Eutectic temperature for Pd and Si is 821.degree. C. Thus, a
temperature of about 1,100.degree. C. which the electrode tip 90,
95 may reach during operation of the internal combustion engine is
higher than the eutectic temperature. Therefore, a liquid phase is
generated partially in the electrode tip material. The generation
of the liquid phase in the electrode tip material may cause a
deterioration in resistance to spark-induced erosion, intergranular
oxidation, cracking stemming from grain coarsening, and
perspiration; thus, the durability of the electrode tip 90, 95 may
be significantly damaged. In order to restrain the occurrence of
these problems, preferably, the electrode tip material of the
present embodiment is joined, for use, to the electrode base metal
whose Si content is 3% by weight or less.
B. Examples
[0056] In order to verify the effects of the present embodiment, a
plurality of spark plug samples were fabricated and subjected to an
evaluation test. The evaluation test and criteria for evaluation
will be described later. The plurality of samples differed in
electrode tip material used to form the ground electrode tip 95 and
in base metal material used to form the ground electrode 30.
[0057] The electrode tip material was manufactured by a melting
process in which predetermined elements (Ir, Ni, Co, Fe, Ti, Hf,
Zr, and Y) were added to Pd at predetermined ratios and the
resultant mixture was melted. The electrode tip material was formed
into a cylindrical ground electrode tip 95 having a diameter of 0.9
mm and a height of 0.6 mm. The amount of unavoidable impurities
contained in the electrode tip material was measured by glow
discharge mass spectrometry (GS-MS). The amount of dissolved oxygen
contained in the electrode tip material was measured as follows:
the electrode tip material was melted through application of heat
in inert gas, and the molten material was analyzed by the
non-dispersive infrared method (NDIR). The melting process was
carried out by arc melting in an argon (Ar) atmosphere. By means of
adjusting the oxygen content in the introduced Ar gas, the amount
of dissolved oxygen contained in the electrode tip material was
adjusted. The amount of unavoidable impurities was adjusted by
means of adjusting the purity of added elements.

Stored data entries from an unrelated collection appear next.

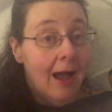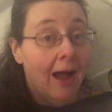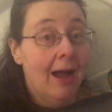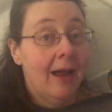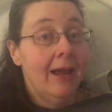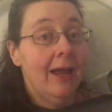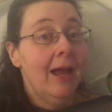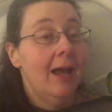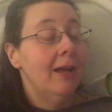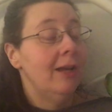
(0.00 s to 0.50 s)

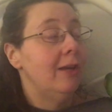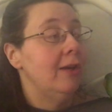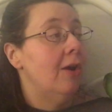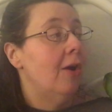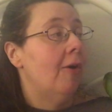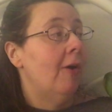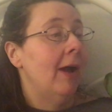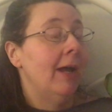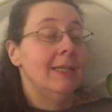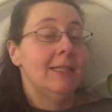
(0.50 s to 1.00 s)
I had
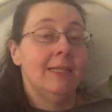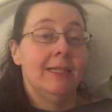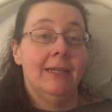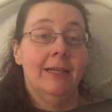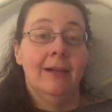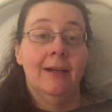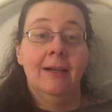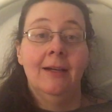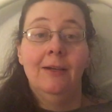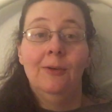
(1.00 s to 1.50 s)
no
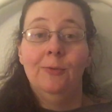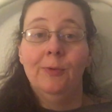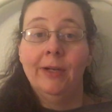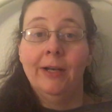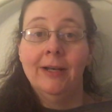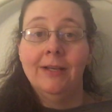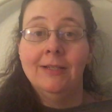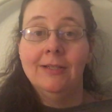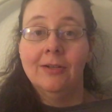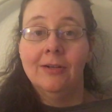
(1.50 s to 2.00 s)
idea
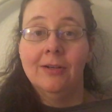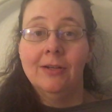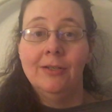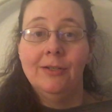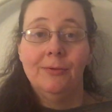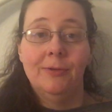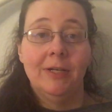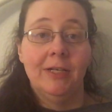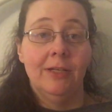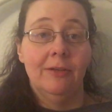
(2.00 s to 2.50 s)
when I
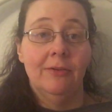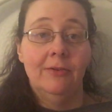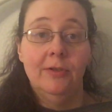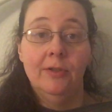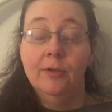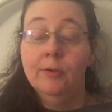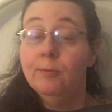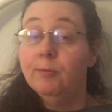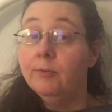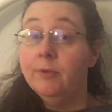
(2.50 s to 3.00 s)
started doing
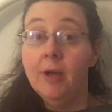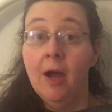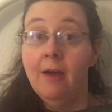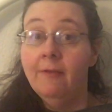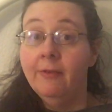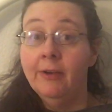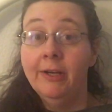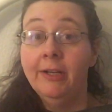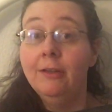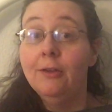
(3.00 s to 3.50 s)
YouTube
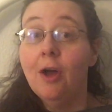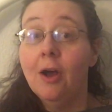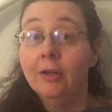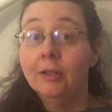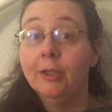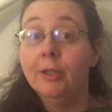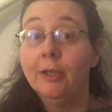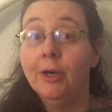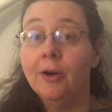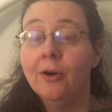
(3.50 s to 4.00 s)
not very
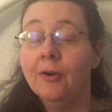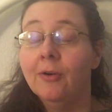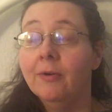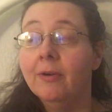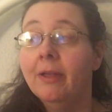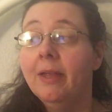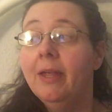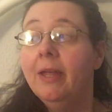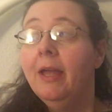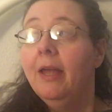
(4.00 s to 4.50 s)
long
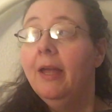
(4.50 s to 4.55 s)
ago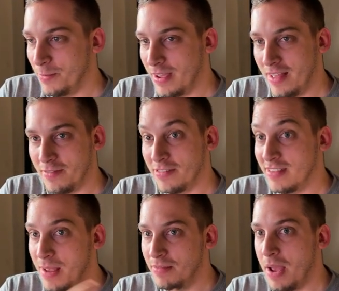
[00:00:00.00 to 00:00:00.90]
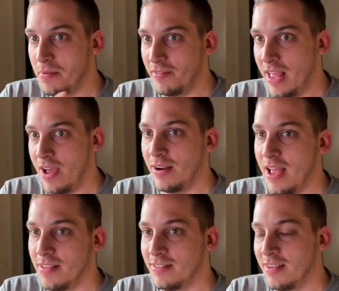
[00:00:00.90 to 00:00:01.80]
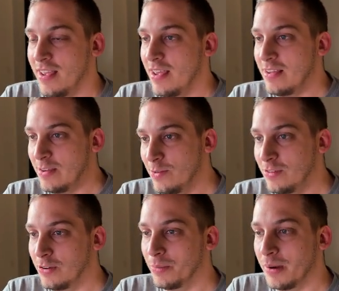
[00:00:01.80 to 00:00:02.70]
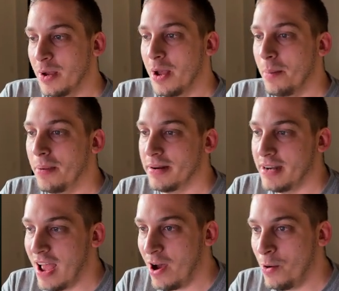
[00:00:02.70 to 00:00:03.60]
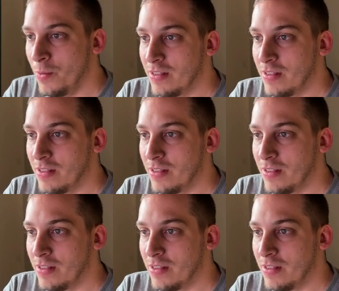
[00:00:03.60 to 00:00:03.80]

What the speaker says: We got the same type of layout as YouTube, but now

[0058] FIG. 4 is a table showing the compositions and the results
of evaluation of the electrode tip members used in Examples 1 to
28. FIG. 5 is a table showing the compositions and the results of
evaluation of the electrode tip members used in Comparative
Examples 1 to 7. In Examples 1 to 28 and Comparative Examples 1 to
7, the amount of dissolved oxygen contained in the electrode tip
material was adjusted to 200 ppm. In Examples 1 to 28 and
Comparative Examples 1 to 7, the base metal material used to form
the ground electrode 30 was a piece of INCONEL 601 (commercially
available material having an Si content of 0.2% by weight) having a
sectional size of 1.3 mm.times.2 mm.
[0059] The evaluation test on Examples 1 to 28 and Comparative
Example 1 to 7 was conducted as follows. The samples were mounted
to a six-cylinder engine (displacement 2,800 cc) and subjected to
operation of the engine. An operation cycle consisting of
one-minute operation at a rotational speed of 5,500 rpm with full
throttle opening and subsequent one-minute idling was repeated for
300 hours. After the operation of the engine, the ground electrode
tips 95 of the samples were evaluated for resistance to
spark-induced erosion, separation, and cracking.
[0060] FIGS. 4 and 5 also show the comprehensive evaluation of the
Examples and Comparative Examples in the right end columns.
Criteria for comprehensive evaluation were as follows: "excellent"
in the case where separation and cracking are not observed and the
amount of electrode erosion is 0.13 mm (millimeter) or less; "good"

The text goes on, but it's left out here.